Что ж, достойно. Возражений нет. Вот только… Стараясь выглядеть как можно будничней, говорю:
— Нужно еще согласовать маршрут траурного шествия.
Они аж подпрыгнули:
— Какое шествие?! Никакого шествия не будет!
— Шествие будет, — сказал я. — Так что давайте лучше все согласуем. Не будете же вы на глазах всего мира разгонять мирных людей, идущих за гробом.
— Молодой человек, да кто вы такой, что вы себе позволяете! Никакого шествия не будет.
— Шествие будет.
В комнату постепенно стали подтягиваться еще какие-то люди, в основном игравшие роль молчаливой массовки. На меня продолжали давить в духе: «Да вы кто, да мы вас… скажите спасибо: вон вам для панихиды какой дворец выделили…».
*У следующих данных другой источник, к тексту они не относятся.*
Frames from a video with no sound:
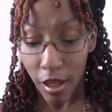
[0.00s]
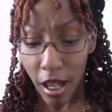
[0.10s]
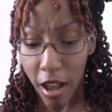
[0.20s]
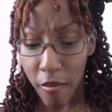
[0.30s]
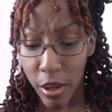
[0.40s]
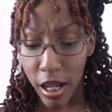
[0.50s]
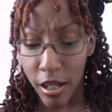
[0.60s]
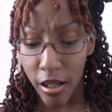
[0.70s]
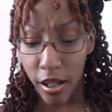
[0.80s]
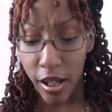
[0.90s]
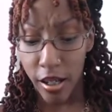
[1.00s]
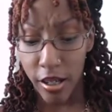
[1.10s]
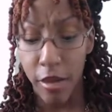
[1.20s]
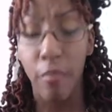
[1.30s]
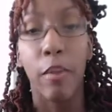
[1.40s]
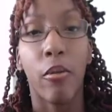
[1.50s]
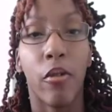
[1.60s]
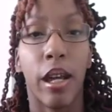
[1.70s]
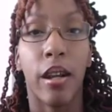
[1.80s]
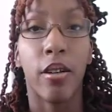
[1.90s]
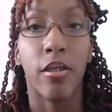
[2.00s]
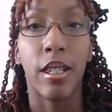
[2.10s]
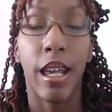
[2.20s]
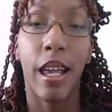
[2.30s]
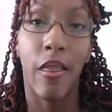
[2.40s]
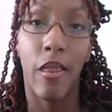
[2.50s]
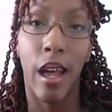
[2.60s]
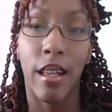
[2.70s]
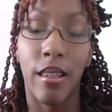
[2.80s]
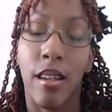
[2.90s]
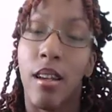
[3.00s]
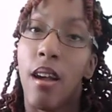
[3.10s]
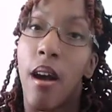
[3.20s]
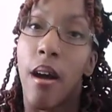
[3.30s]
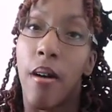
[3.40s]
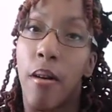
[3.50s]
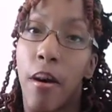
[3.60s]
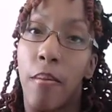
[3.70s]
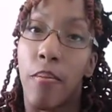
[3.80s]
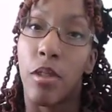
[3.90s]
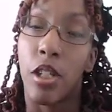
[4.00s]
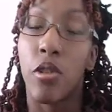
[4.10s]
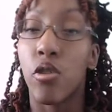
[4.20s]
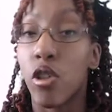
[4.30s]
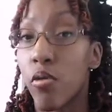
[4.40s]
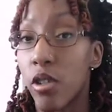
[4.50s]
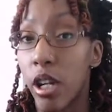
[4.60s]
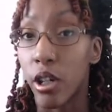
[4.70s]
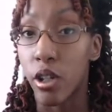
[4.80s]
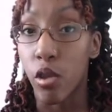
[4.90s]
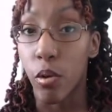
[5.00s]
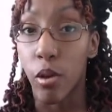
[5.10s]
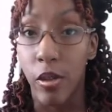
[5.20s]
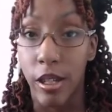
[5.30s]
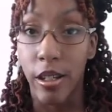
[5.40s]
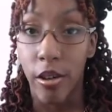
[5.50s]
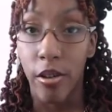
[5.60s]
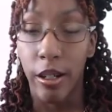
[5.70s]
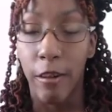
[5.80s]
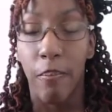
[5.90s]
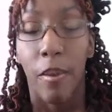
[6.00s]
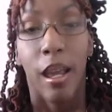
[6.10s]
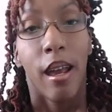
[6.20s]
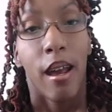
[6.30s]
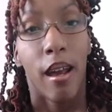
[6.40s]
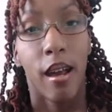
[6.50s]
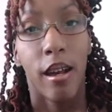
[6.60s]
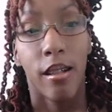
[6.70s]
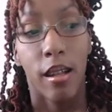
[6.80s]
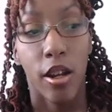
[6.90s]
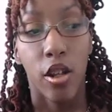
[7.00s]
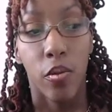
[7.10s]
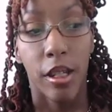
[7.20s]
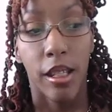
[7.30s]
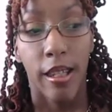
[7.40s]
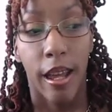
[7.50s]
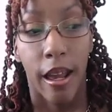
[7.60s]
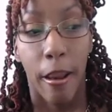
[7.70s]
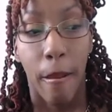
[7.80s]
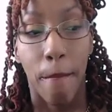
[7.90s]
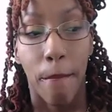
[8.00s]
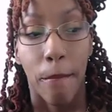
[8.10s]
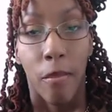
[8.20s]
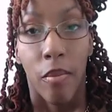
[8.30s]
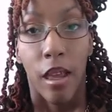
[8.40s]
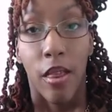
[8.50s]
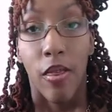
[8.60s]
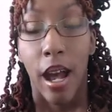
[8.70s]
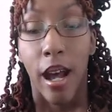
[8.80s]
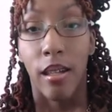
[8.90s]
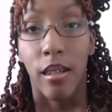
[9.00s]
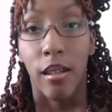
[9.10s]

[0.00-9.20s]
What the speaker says: have been some people that are saying that certain stones are not good to work with internally. And I just want to say that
Понимая, что меня провоцируют, только и ждут какой-нибудь резкости, сижу и, как попугай, продолжаю бубнить: «Шествие будет, вы не станете разгонять». Думаю, продолжалось это минут тридцать.
Участники «молчаливой массовки» периодически выходили, видимо, чтобы проинформировать «кого следует». В ход пустили весомый аргумент: кто вы, дескать, такой, чтобы самовольно предъявлять ультиматумы? Что ж, логично. Договариваемся о перерыве. Еду в Московский дворец молодежи, где в полном составе во главе с Еленой Георгиевной Боннэр (как смогла она выдержать и это — бог весть) уже заседает наша самочинная группа по организации похорон. Доложил о ходе переговоров. К большому моему удивлению, точки зрения разделились. Оказывается, и здесь на наших давили, угрожая столпотворением, новой Ходынкой.
Разгорелся спор. Даже Елена Георгиевна не выдержала:
— Женя, ну может быть, действительно пойдем навстречу Михаилу Сергеевичу?
А меня заклинило. Нельзя, говорю, чтобы похороны Андрея Дмитриевича не стали массовым политическим действием. Его последний день рождения был отмечен митингом в Лужниках. И в последний путь надо проводить там же. На том и порешили.
Вернулся в Моссовет, готовый к новой схватке, но вдруг, как по мановению волшебной палочки, все благополучно окончилось. Нам согласовали проведение панихиды 16 декабря и до 12 часов 17 декабря. Потом — траурное шествие до Лужников. И траурный митинг — там же, где проходил митинг перед открытием Первого Съезда. Было это в день его рождения.
Позднее, когда множились безвозвратные расставания с близкими людьми, да и самому приходилось приближаться к краю, понял: внезапная смерть — благо для человека и страшное горе для его близких. Они застигнуты врасплох, растеряны, не понимают реальности произошедшего, не понимают, что делать, как быть дальше. И, наоборот, долгое угасание — часто невыносимая тяжесть для человека, но его смерть воспринимается близкими как нечто естественное, к ней они готовы, все взвесили и рассчитали…
На том же совещании в МДМ выяснился еще один факт: Михаил Сергеевич Горбачёв хотел бы попрощаться с Андреем Дмитриевичем, но не в общедоступных местах, в ФИАНе и МДМ. Посему предлагается по дороге из ФИАНа в Московский дворец молодежи завезти гроб ненадолго в здание Верховного совета для прощания обрадованной номенклатуры с главным политическим оппонентом. Ничего себе!